Excerpted data =>

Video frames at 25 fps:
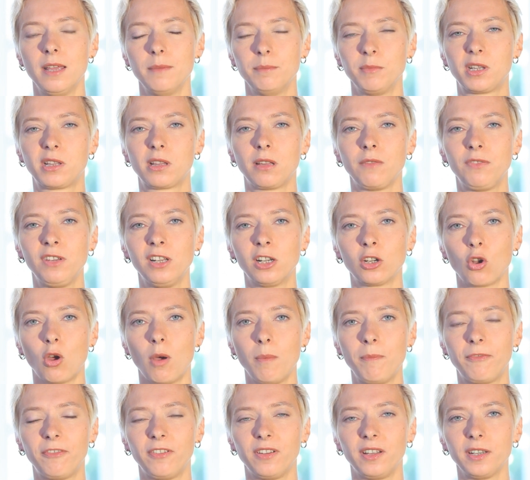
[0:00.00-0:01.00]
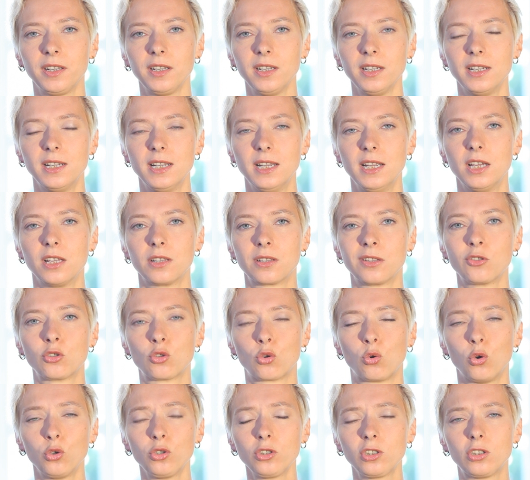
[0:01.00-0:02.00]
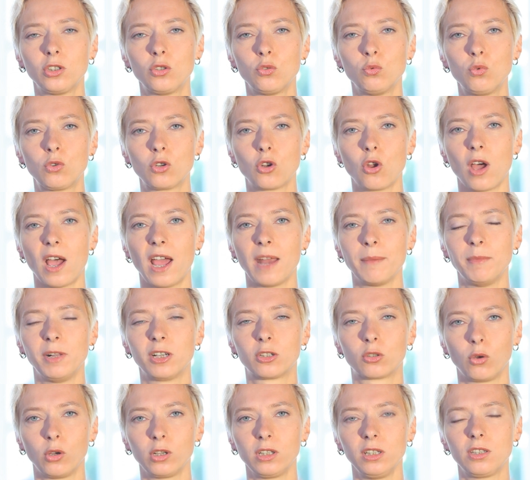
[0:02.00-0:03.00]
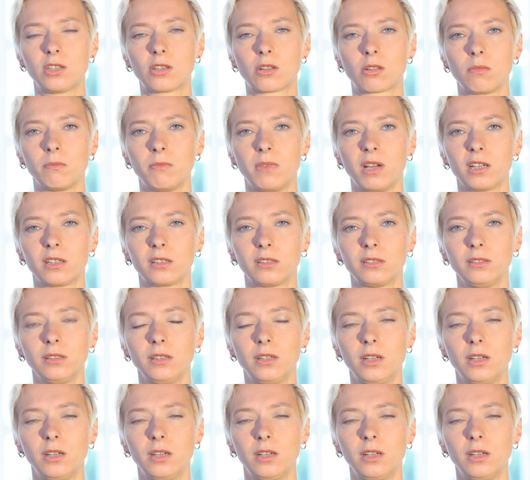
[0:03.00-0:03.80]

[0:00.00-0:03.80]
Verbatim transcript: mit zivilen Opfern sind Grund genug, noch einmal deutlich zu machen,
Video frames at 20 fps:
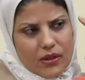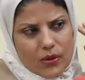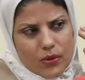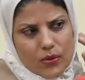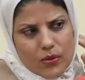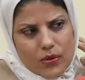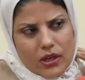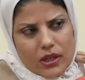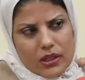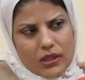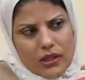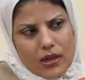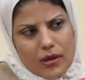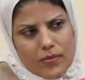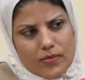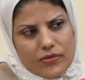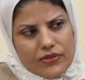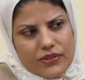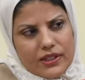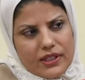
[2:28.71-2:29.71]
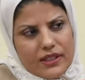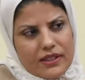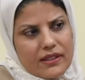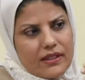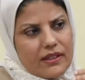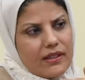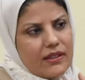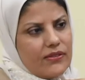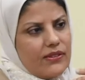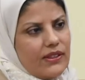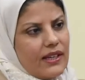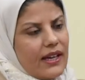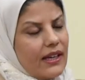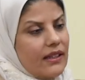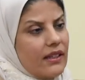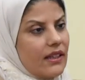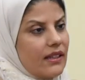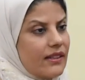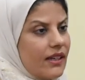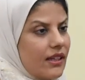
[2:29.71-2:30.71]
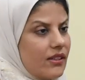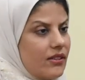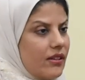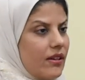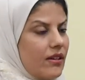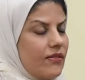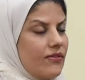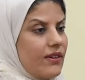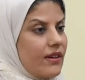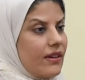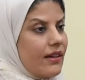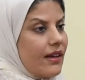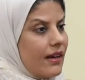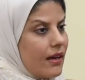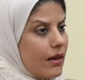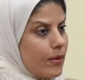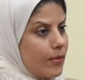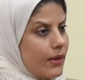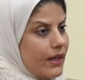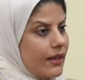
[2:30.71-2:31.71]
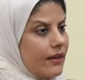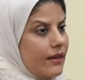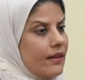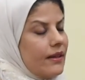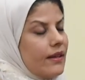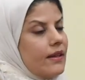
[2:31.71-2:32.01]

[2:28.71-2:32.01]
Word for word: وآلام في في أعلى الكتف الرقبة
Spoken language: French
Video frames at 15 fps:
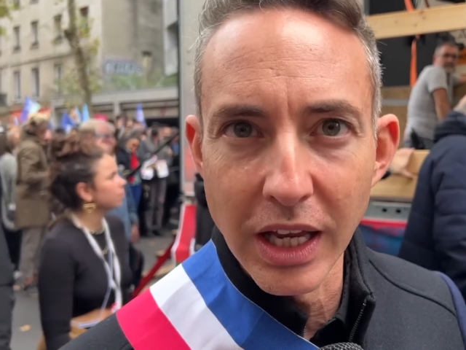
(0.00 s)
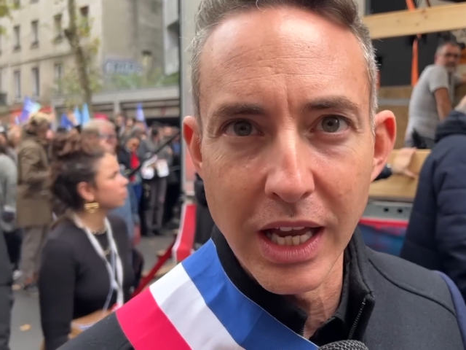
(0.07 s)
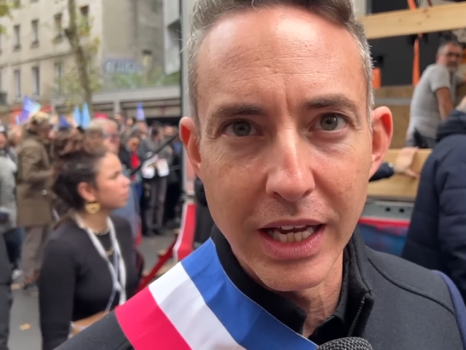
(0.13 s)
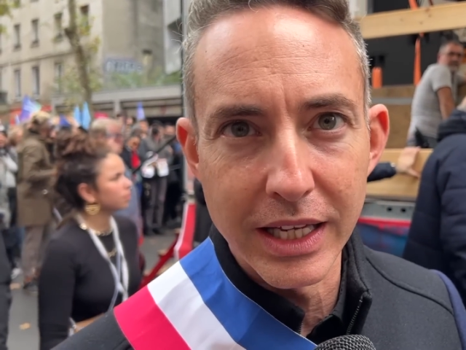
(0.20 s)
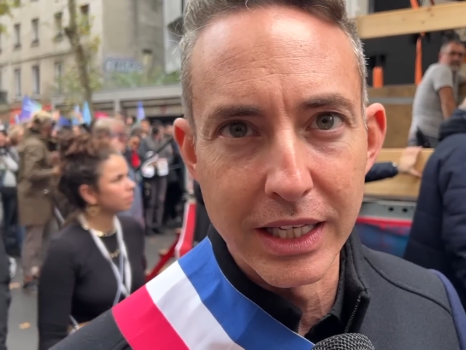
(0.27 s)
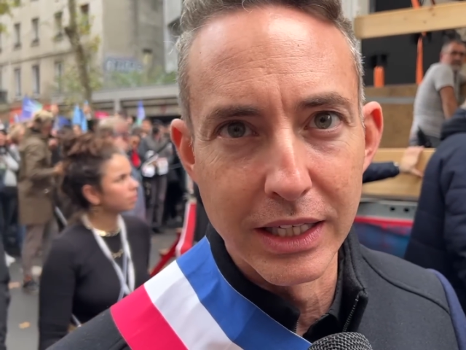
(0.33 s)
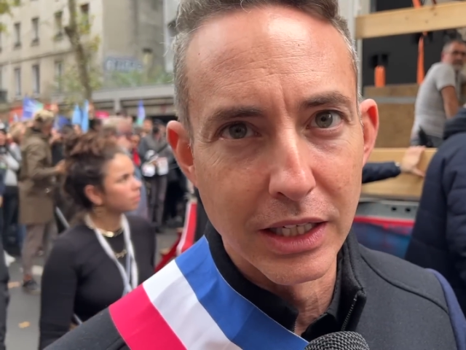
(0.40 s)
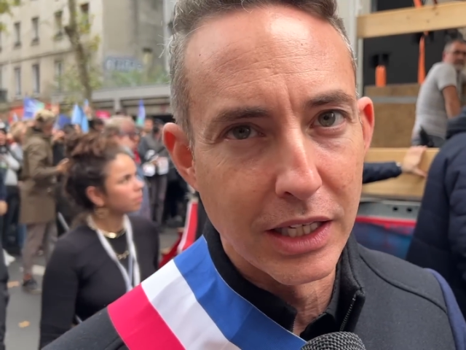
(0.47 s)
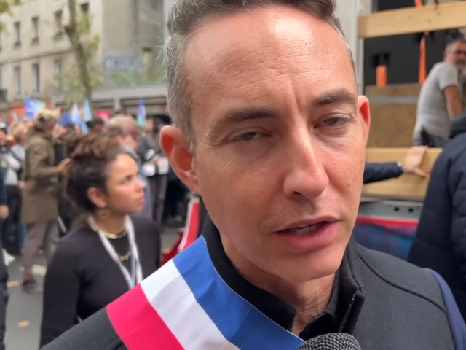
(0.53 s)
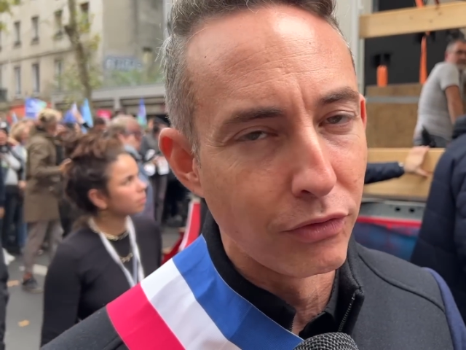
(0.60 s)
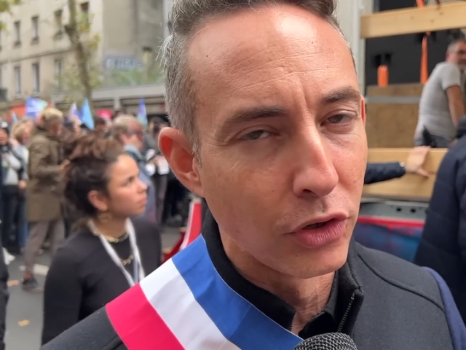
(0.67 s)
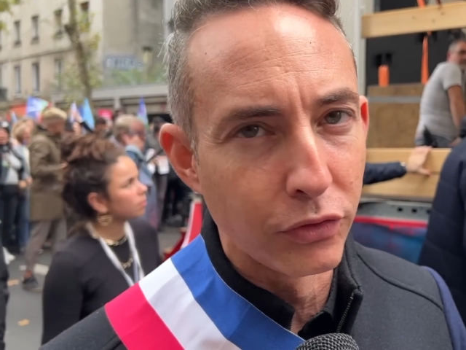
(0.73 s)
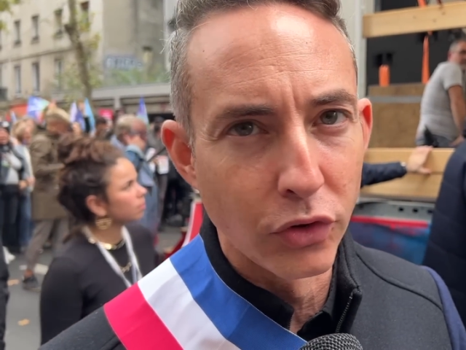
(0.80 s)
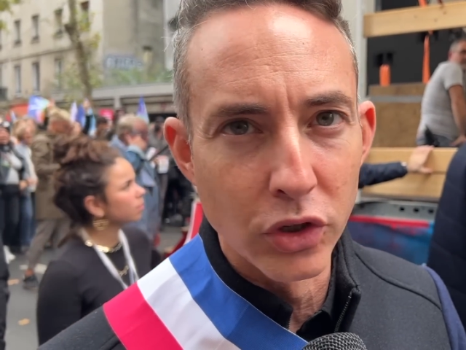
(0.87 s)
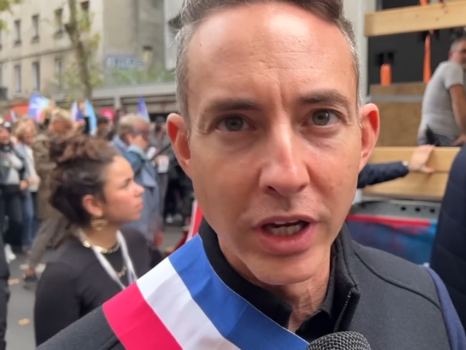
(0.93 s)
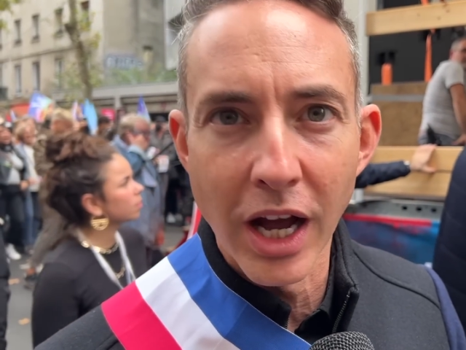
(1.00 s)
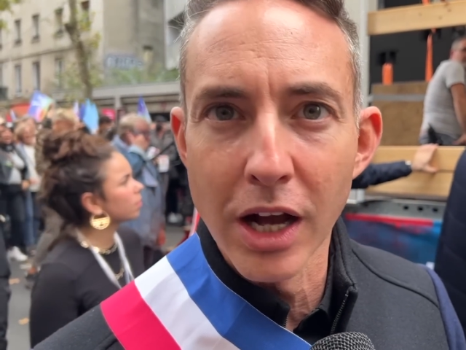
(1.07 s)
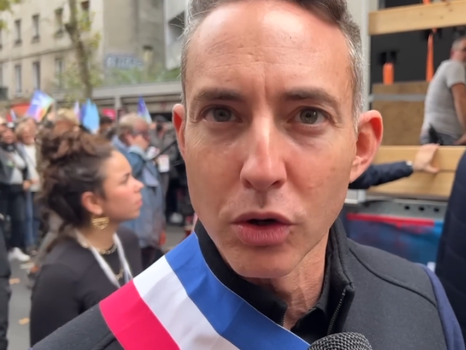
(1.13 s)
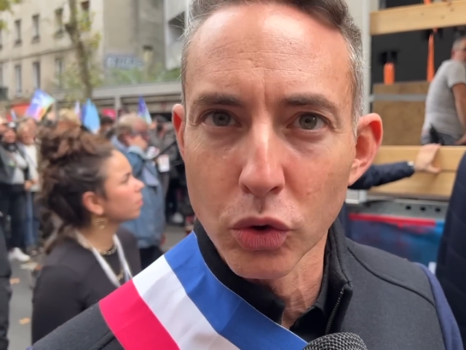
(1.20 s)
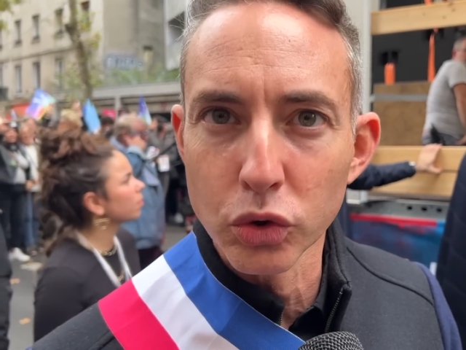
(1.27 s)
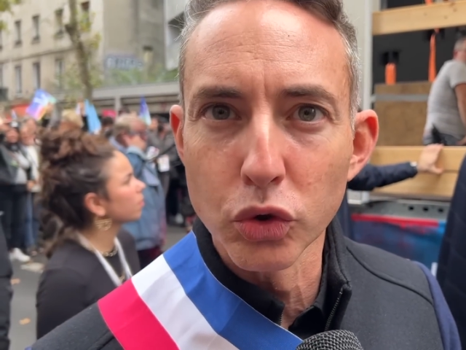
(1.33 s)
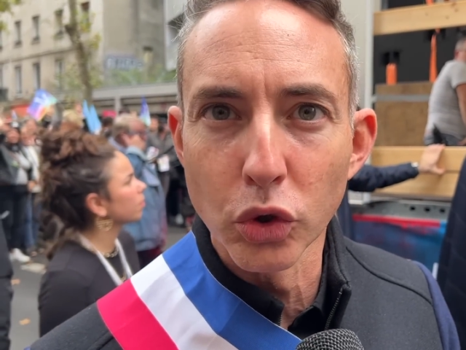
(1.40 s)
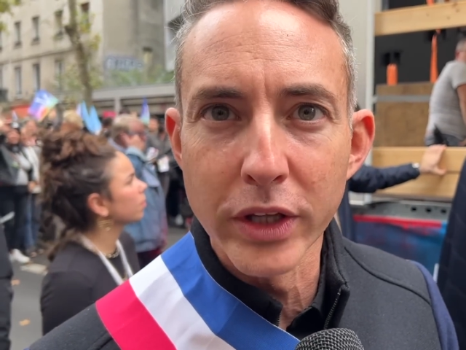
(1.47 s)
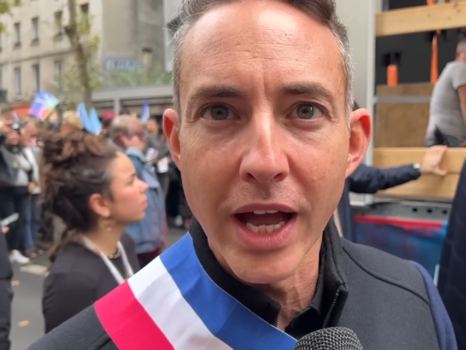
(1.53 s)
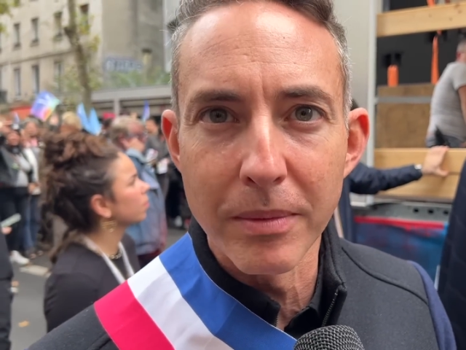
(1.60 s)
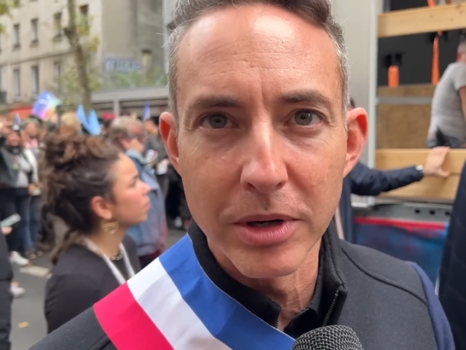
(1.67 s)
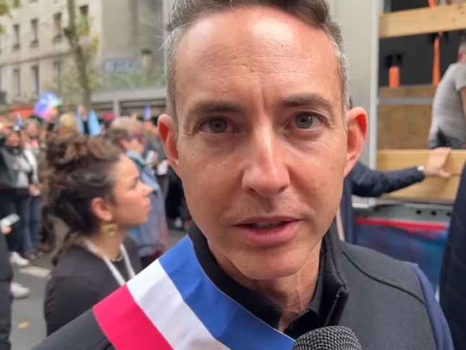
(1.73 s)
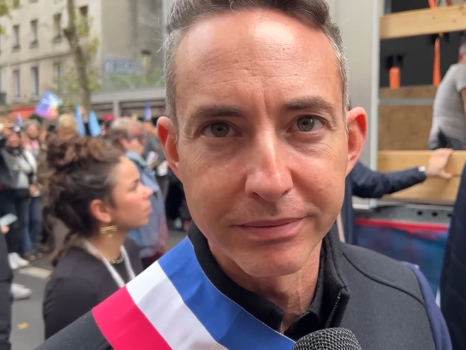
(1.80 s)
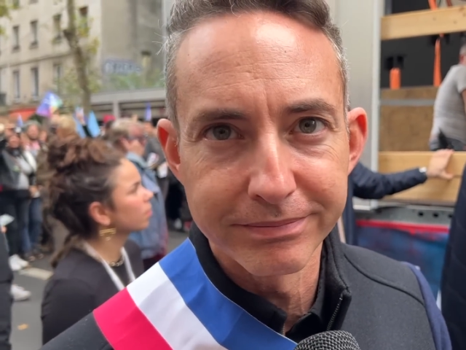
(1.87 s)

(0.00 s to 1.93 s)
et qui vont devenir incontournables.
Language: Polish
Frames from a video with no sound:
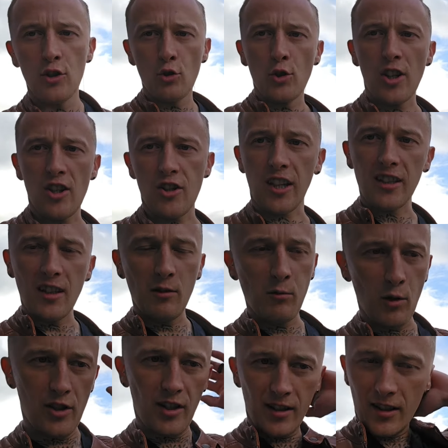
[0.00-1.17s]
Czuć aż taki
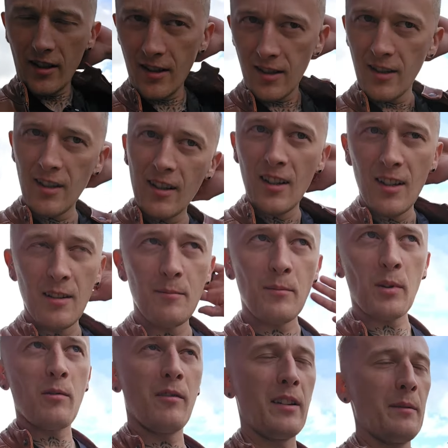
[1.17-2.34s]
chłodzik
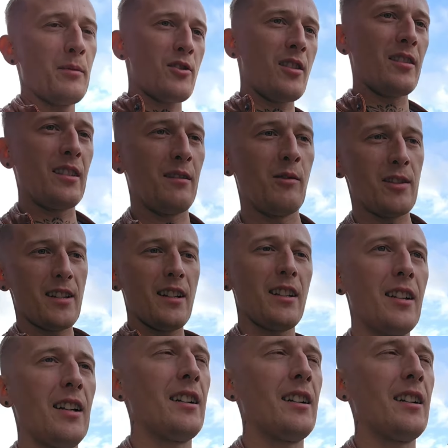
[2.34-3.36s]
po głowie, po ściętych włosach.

What is required => Quote every line of the records above exactly; no picture is to be copied.

Solution for this task =>
Video frames at 25 fps:
[0:00.00-0:01.00]
[0:01.00-0:02.00]
[0:02.00-0:03.00]
[0:03.00-0:03.80]

[0:00.00-0:03.80]
Verbatim transcript: mit zivilen Opfern sind Grund genug, noch einmal deutlich zu machen,
Video frames at 20 fps:
[2:28.71-2:29.71]
[2:29.71-2:30.71]
[2:30.71-2:31.71]
[2:31.71-2:32.01]

[2:28.71-2:32.01]
Word for word: وآلام في في أعلى الكتف الرقبة
Spoken language: French
Video frames at 15 fps:
(0.00 s)
(0.07 s)
(0.13 s)
(0.20 s)
(0.27 s)
(0.33 s)
(0.40 s)
(0.47 s)
(0.53 s)
(0.60 s)
(0.67 s)
(0.73 s)
(0.80 s)
(0.87 s)
(0.93 s)
(1.00 s)
(1.07 s)
(1.13 s)
(1.20 s)
(1.27 s)
(1.33 s)
(1.40 s)
(1.47 s)
(1.53 s)
(1.60 s)
(1.67 s)
(1.73 s)
(1.80 s)
(1.87 s)

(0.00 s to 1.93 s)
et qui vont devenir incontournables.
Language: Polish
Frames from a video with no sound:
[0.00-1.17s]
Czuć aż taki
[1.17-2.34s]
chłodzik
[2.34-3.36s]
po głowie, po ściętych włosach.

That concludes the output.